Stored data entries:
===

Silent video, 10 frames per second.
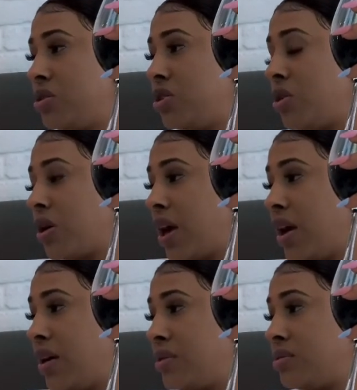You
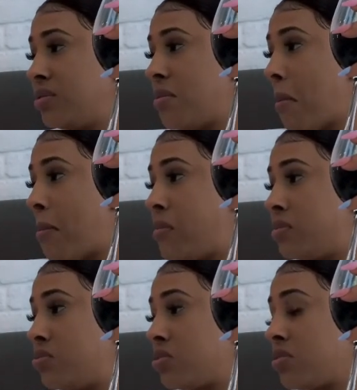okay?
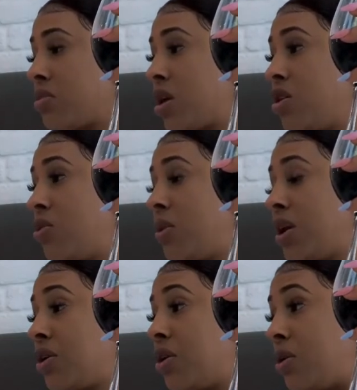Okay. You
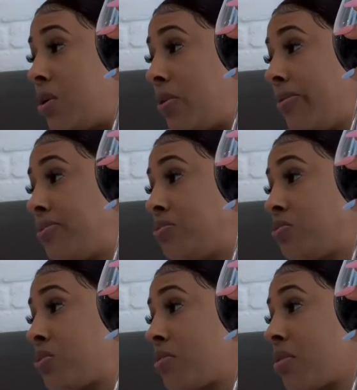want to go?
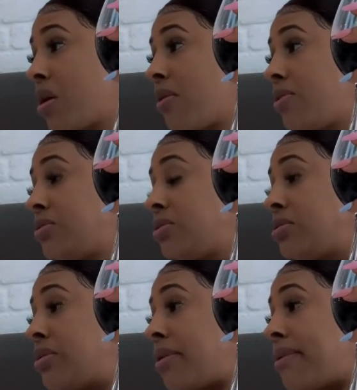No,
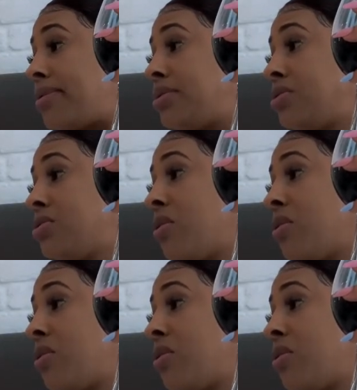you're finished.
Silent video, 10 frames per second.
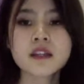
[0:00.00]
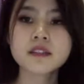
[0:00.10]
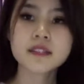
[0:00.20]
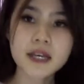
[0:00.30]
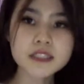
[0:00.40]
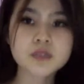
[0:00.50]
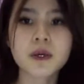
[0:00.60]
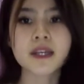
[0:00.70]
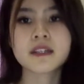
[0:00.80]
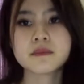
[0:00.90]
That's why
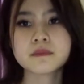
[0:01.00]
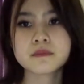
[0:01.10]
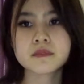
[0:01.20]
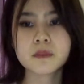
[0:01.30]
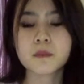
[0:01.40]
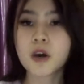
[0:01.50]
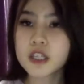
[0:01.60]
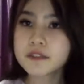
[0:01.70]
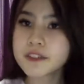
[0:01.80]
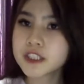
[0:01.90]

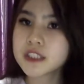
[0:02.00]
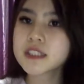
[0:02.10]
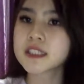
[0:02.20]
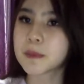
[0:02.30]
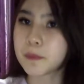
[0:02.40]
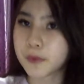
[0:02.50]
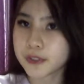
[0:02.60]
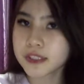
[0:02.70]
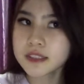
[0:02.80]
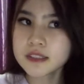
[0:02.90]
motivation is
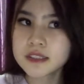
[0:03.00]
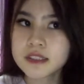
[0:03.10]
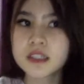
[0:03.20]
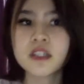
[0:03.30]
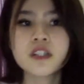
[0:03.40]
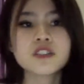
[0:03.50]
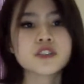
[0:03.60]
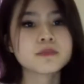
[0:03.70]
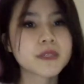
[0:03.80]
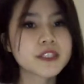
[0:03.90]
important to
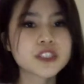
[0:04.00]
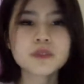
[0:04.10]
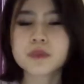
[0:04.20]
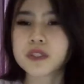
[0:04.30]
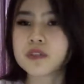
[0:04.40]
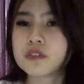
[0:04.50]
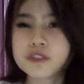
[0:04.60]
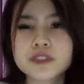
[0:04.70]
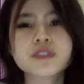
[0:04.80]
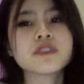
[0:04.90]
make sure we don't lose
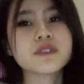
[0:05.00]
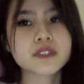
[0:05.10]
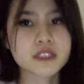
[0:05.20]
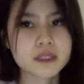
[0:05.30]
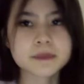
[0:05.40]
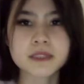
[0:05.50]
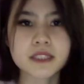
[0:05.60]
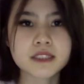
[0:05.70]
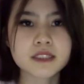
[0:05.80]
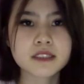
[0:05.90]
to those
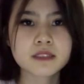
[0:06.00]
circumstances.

===

Every line above should be returned exactly; the pictures stay out.

WRITTEN SOLUTION
Silent video, 10 frames per second.
You
okay?
Okay. You
want to go?
No,
you're finished.
Silent video, 10 frames per second.
[0:00.00]
[0:00.10]
[0:00.20]
[0:00.30]
[0:00.40]
[0:00.50]
[0:00.60]
[0:00.70]
[0:00.80]
[0:00.90]
That's why
[0:01.00]
[0:01.10]
[0:01.20]
[0:01.30]
[0:01.40]
[0:01.50]
[0:01.60]
[0:01.70]
[0:01.80]
[0:01.90]

[0:02.00]
[0:02.10]
[0:02.20]
[0:02.30]
[0:02.40]
[0:02.50]
[0:02.60]
[0:02.70]
[0:02.80]
[0:02.90]
motivation is
[0:03.00]
[0:03.10]
[0:03.20]
[0:03.30]
[0:03.40]
[0:03.50]
[0:03.60]
[0:03.70]
[0:03.80]
[0:03.90]
important to
[0:04.00]
[0:04.10]
[0:04.20]
[0:04.30]
[0:04.40]
[0:04.50]
[0:04.60]
[0:04.70]
[0:04.80]
[0:04.90]
make sure we don't lose
[0:05.00]
[0:05.10]
[0:05.20]
[0:05.30]
[0:05.40]
[0:05.50]
[0:05.60]
[0:05.70]
[0:05.80]
[0:05.90]
to those
[0:06.00]
circumstances.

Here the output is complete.